Intelligent robots and facial recognition technology are regularly cited in public debates around algorithmic biases. The Arborus Association, which works for gender equality, has looked into the issue and, in collaboration with Orange, has developed a seven-point charter for artificial intelligence that is inclusive and does not present bias or stereotypes from its conception. Six large companies and one international SME are among the first signatories, including EDF, Danone and Sodexo.
While artificial intelligence is “a tremendous lever for development, progress in education,health, the environment, industry,” the technology can also be “a factor of gender inequality,” an Arborus spokes person told ZDNet. “As compter of today,we are opening this charter to the signature of all companies, regardless of their size, their sector of activity, their nationality.. This charter is therefore open to the signature of all companies and organisations that wish to do so,via an online platform created for the occasion.” l’occasion
Among the principles,the charter mentions “promoting diversity and diversity in teams working on artificial intelligence-based solutions,” d’intelligence or “organizing to assess and respond to any form of discrimination that may result from biased or stereotypical data.” Today, nearly 12% of researchers worldwide are women, according to a study by Canadian company Element AI.
Learning from conception
The charter also advises “training to raise awareness and accountability among designers, developers and all stakeholders involved in AI manufacturing, stereotypes, in ways that can lead to discrimination” and to “ensure that suppliers are properly selected and evaluated in an iterative manner to ensure that the entire AI value chain is non-discriminatory.”

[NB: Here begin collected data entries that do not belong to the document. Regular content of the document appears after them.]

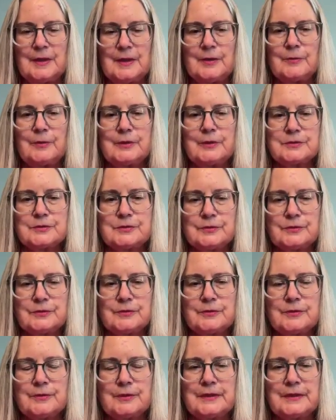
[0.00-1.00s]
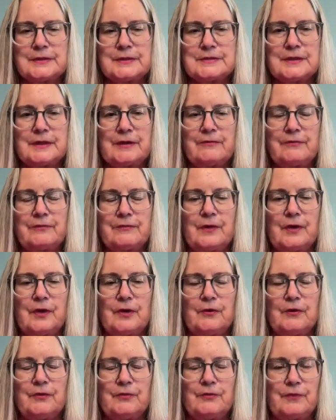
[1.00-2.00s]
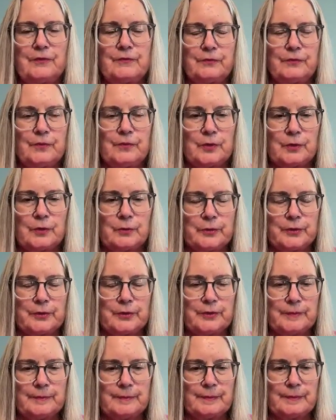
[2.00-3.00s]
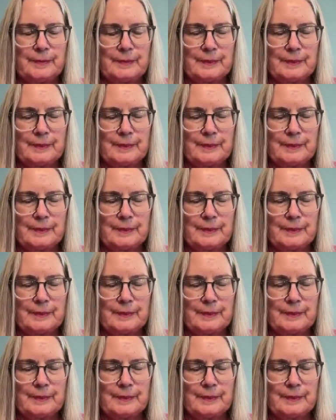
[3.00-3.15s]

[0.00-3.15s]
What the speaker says: It will turn, it's that fall forward.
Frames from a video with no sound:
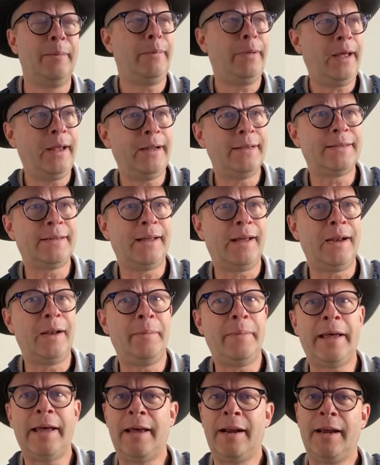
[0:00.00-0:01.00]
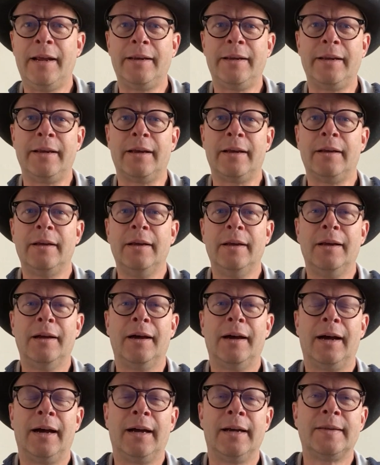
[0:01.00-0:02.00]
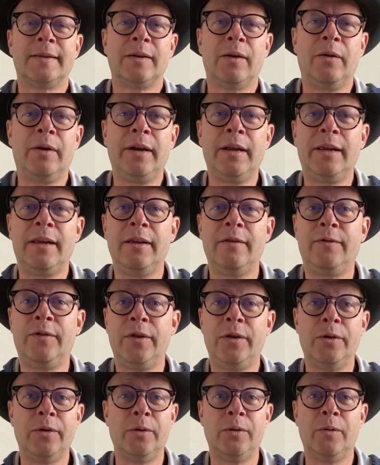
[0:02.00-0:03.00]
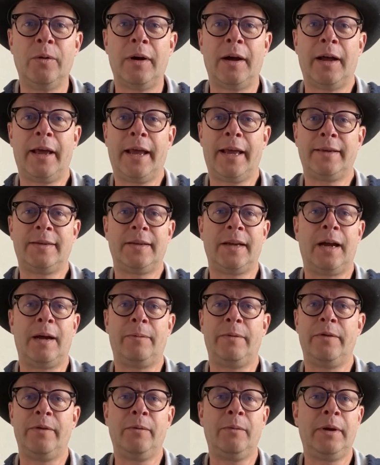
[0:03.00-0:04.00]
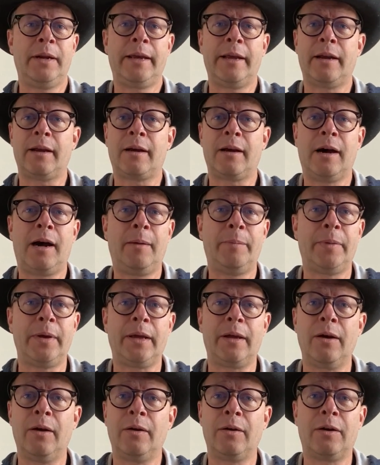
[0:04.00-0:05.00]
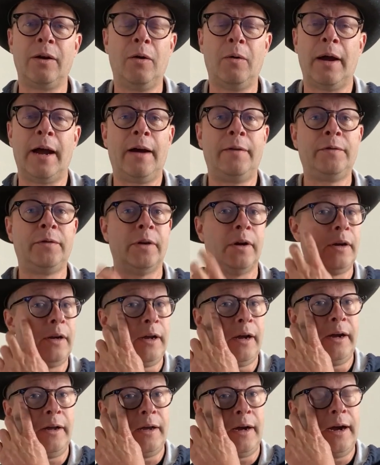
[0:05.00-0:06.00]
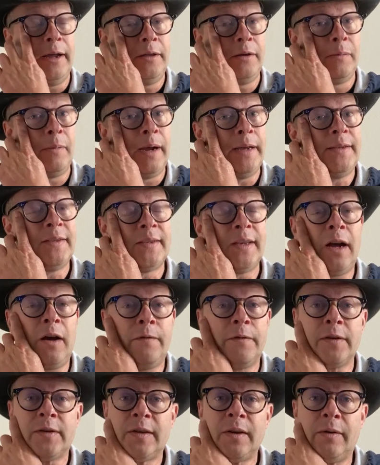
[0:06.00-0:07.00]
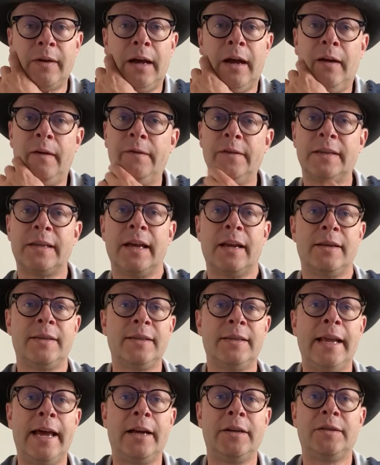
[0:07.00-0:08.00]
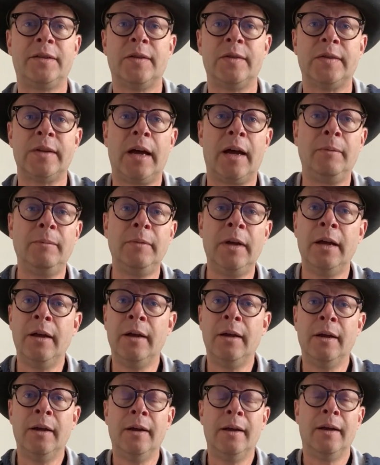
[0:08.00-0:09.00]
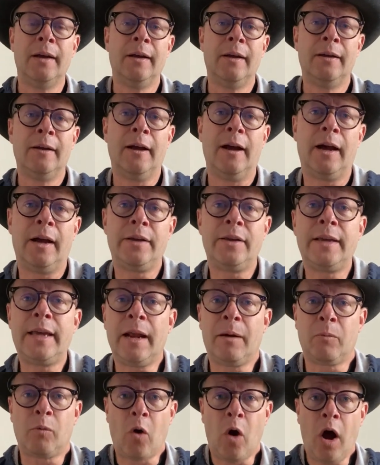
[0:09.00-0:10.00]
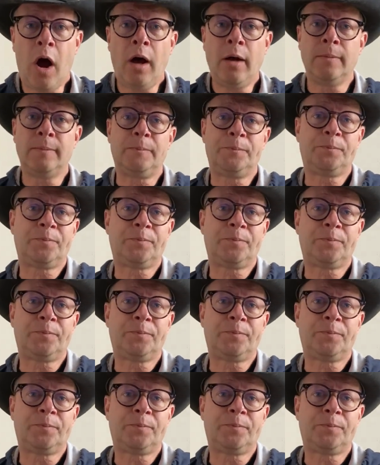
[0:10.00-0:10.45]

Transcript: But it's not a bad idea. So I want to give you a heads up. If you want to get a copy, go after it. Either myself or someone else is going to snatch those up. You can get them raw.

If algorithms can be problematic,it is because they are designed “in our image” and, “according to the data that feeds them, can reproduce biases and stereotypes that already exist in society,” argues avance Delphine Pouponneau, director of diversity and inclusion at Orange. “These biases are the result of human intervention at the time of conception, at the time of data collection or in writing the code. If -t- algorithms, as well as the choice of data used to feed these algorithms, are though, created and managed only by Caucasian men, machines will only translate and amplify a particular and therefore biased vision of society,” she says..
Orange says it is committed to this project in more ways than one. titre “First of all, we have been a French player in artificial intelligence for many years. We develop it in the areas of customer relations, in finance and we begin to exploit its potential in the supervision of our networks.. Soon,we will be able to do predictive maintenance to avoid incidents. Artificial intelligence is therefore one of the professions that we want to develop as a priority at Orange, with many planned in the coming years,” the group said in a statement.
A charter that lays the foundations for a future label
The European Union had also in the past reiterate support for artificial intelligence applications that were considered reliable and ethical. In the context of Covid-19, the Council of Europe recently spoke on the subject through its “Recommendation on the Impacts of Algorithmic Systems on Human Rights”.“.
For Delphine Pouponneau, there is no need to further strengthen the regulation of the sector. “My conviction is that we must be careful not to curb the dynamism of the sector, especially in the face of Chinese or American actors,” says the head of Orange,which supports “incentive and pedagogical,not coercive, approaches.”
This charter marks a first step before the creation of an international label GEEIS-AI in the coming months. “Based on the GEEIS (gender equality) label repository, we interviewed each of the criteria in light of the problems brought by AI. The challenge is to propose an HR and technical audit aimed at apprehending biases,” says Arborus.